Work to complete :: Repeat all entries word for word; skip images.

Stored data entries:
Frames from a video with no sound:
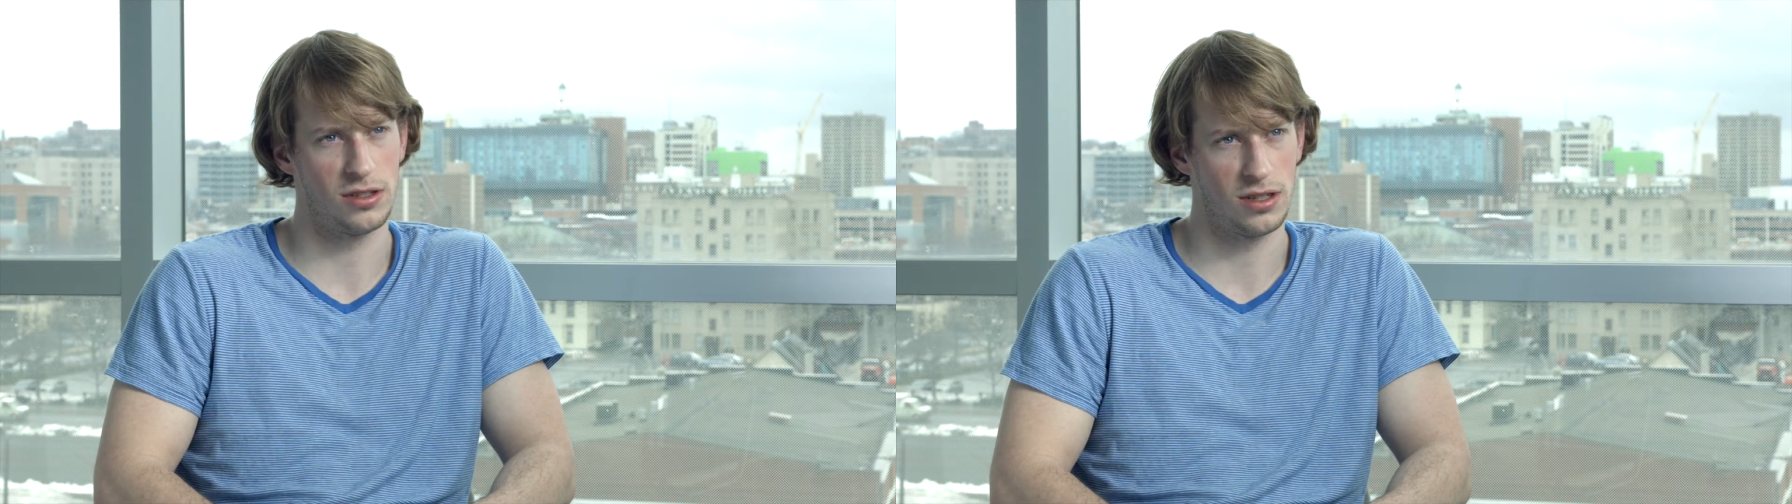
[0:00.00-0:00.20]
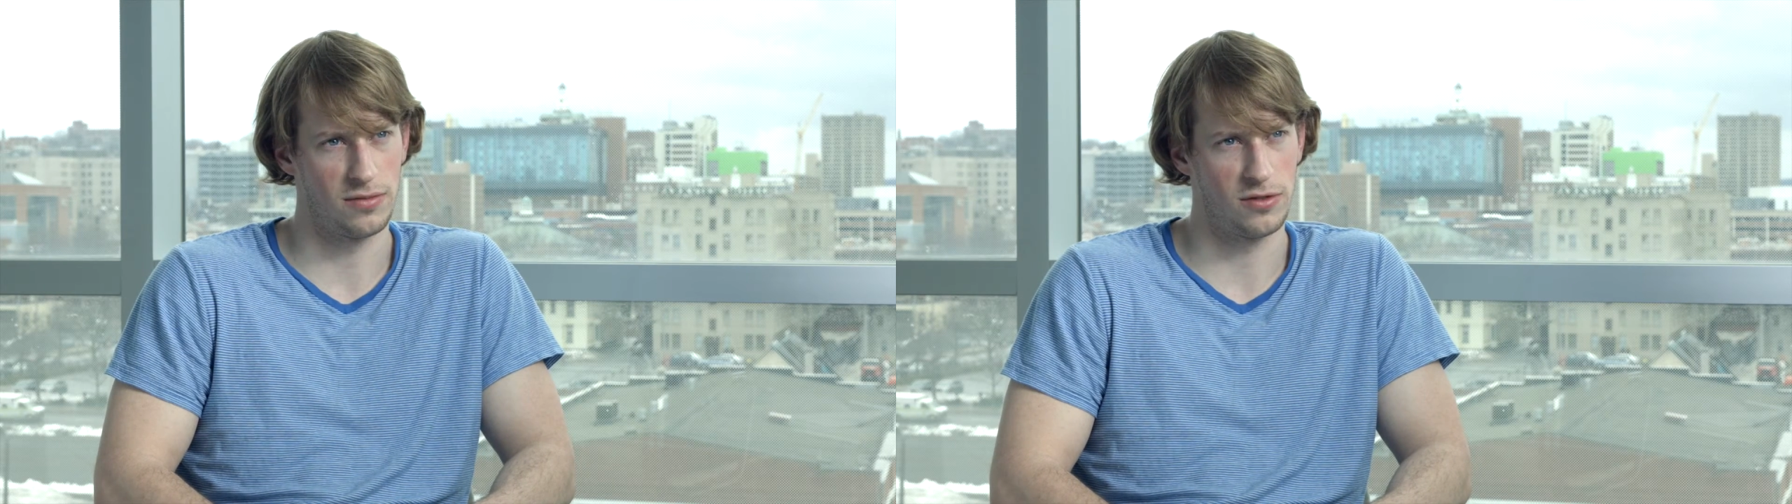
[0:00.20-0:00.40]

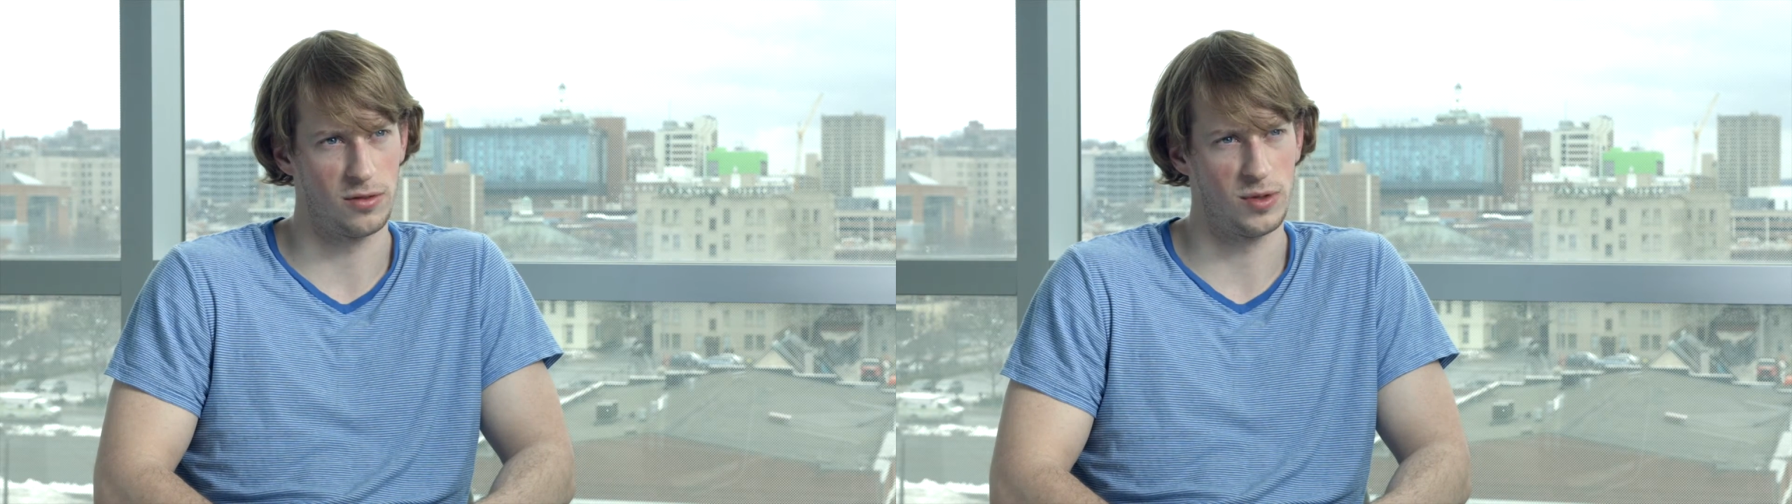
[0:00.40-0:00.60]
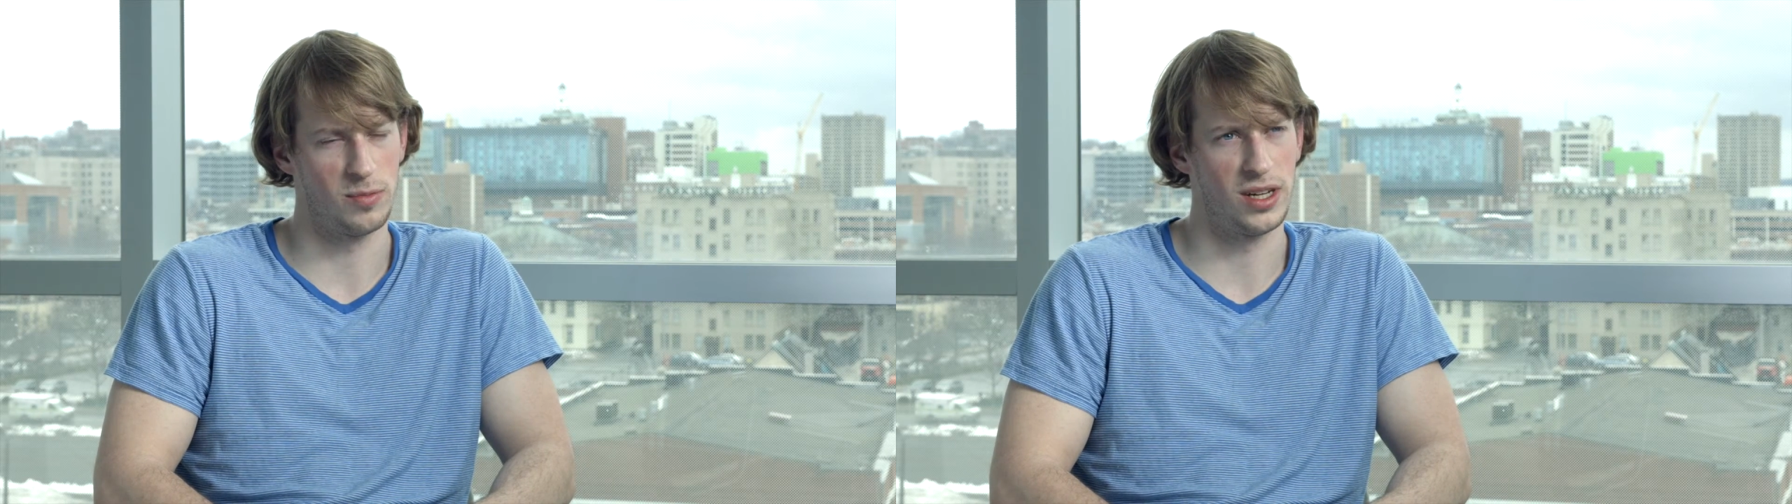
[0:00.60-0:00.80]
come
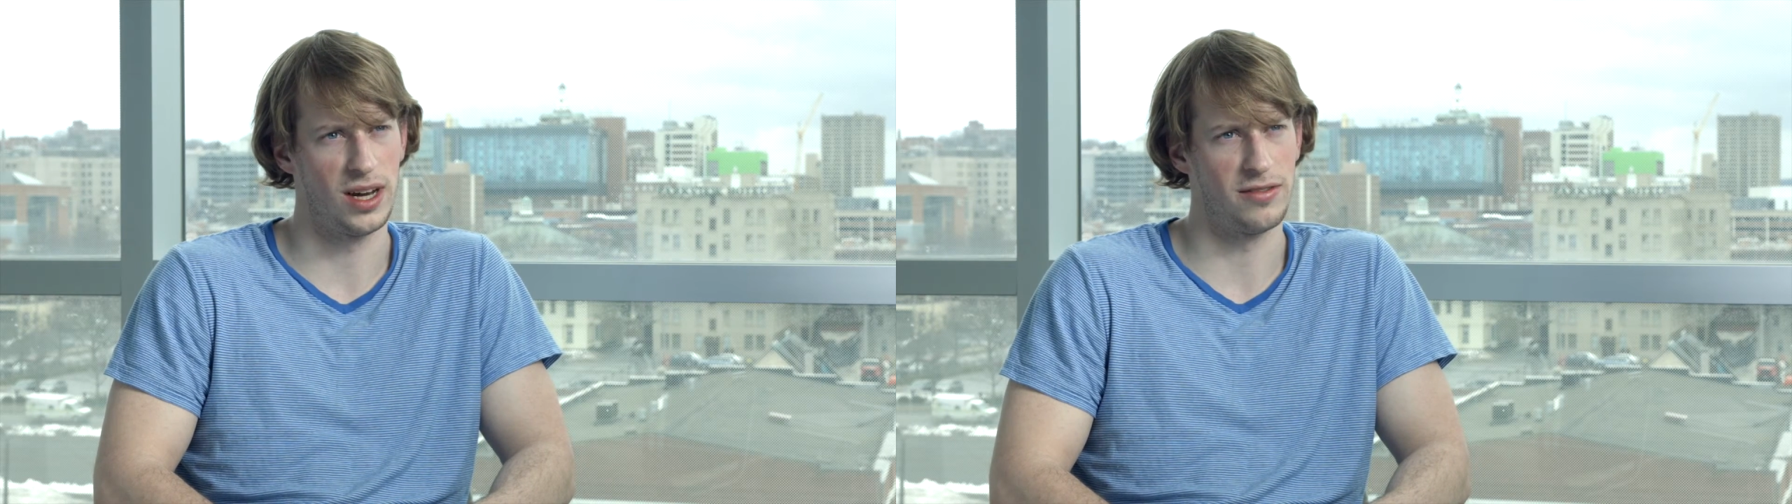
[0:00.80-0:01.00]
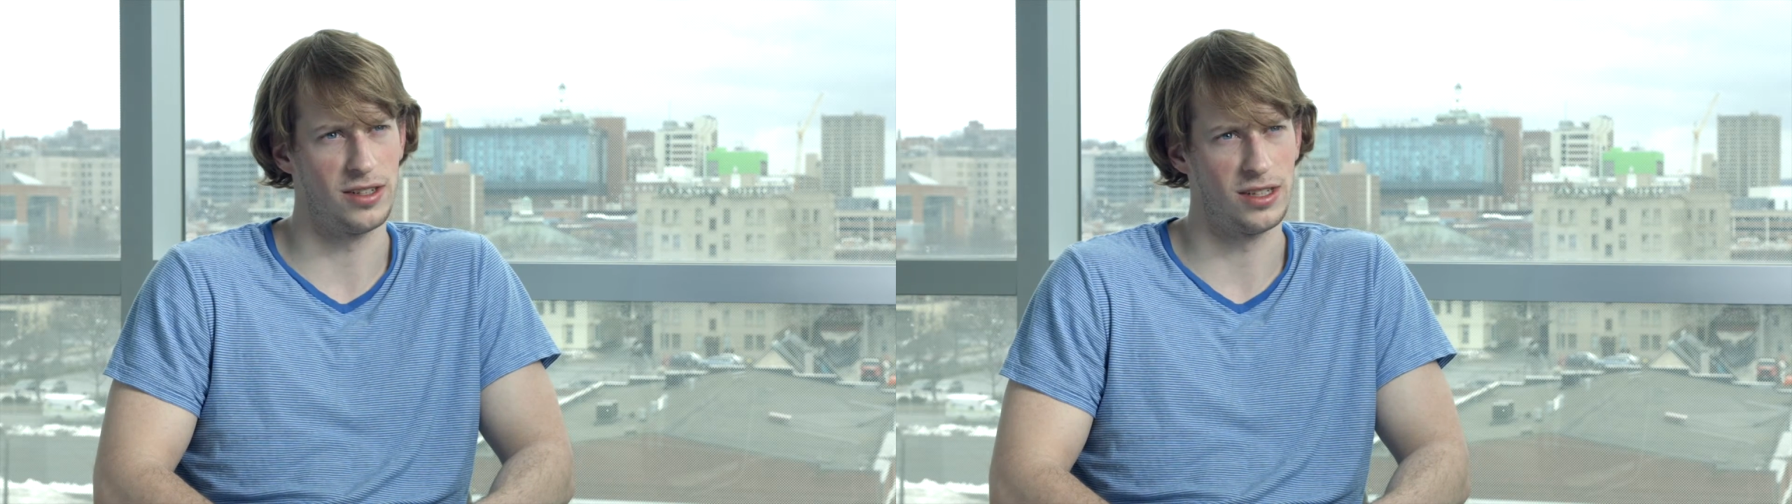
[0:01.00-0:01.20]
from in
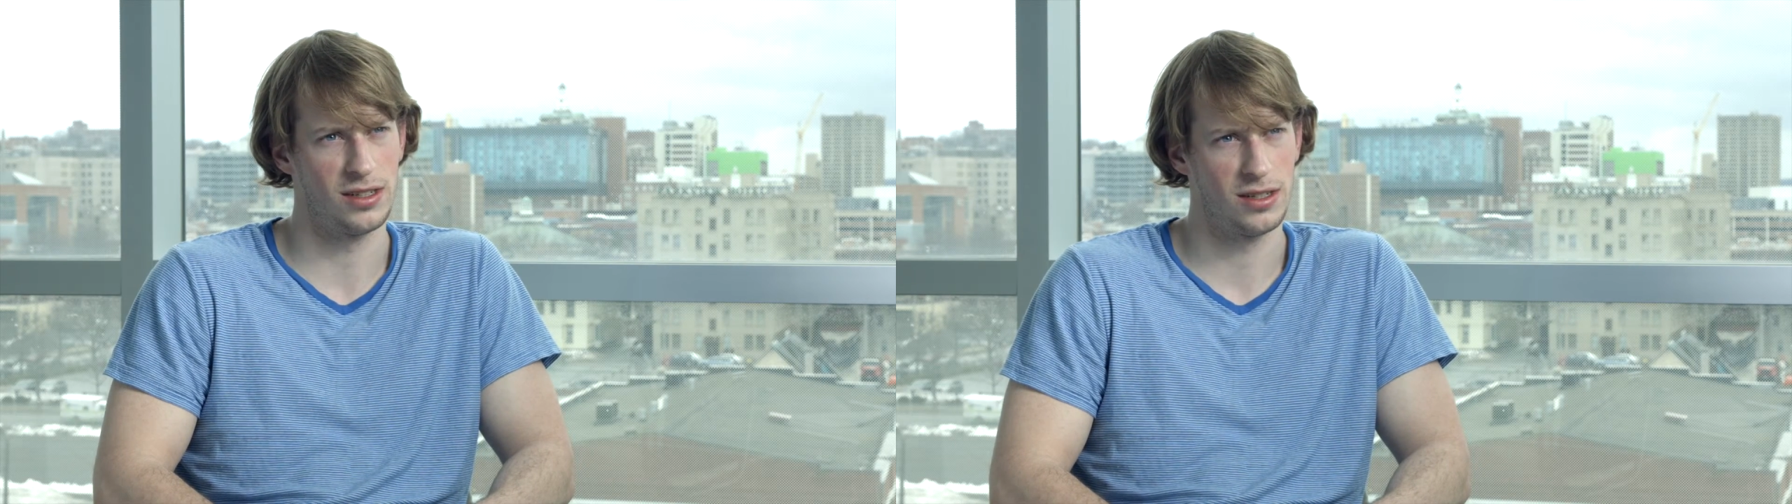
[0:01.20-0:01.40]
PIV.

Answer below ::
Frames from a video with no sound:
[0:00.00-0:00.20]
[0:00.20-0:00.40]

[0:00.40-0:00.60]
[0:00.60-0:00.80]
come
[0:00.80-0:01.00]
[0:01.00-0:01.20]
from in
[0:01.20-0:01.40]
PIV.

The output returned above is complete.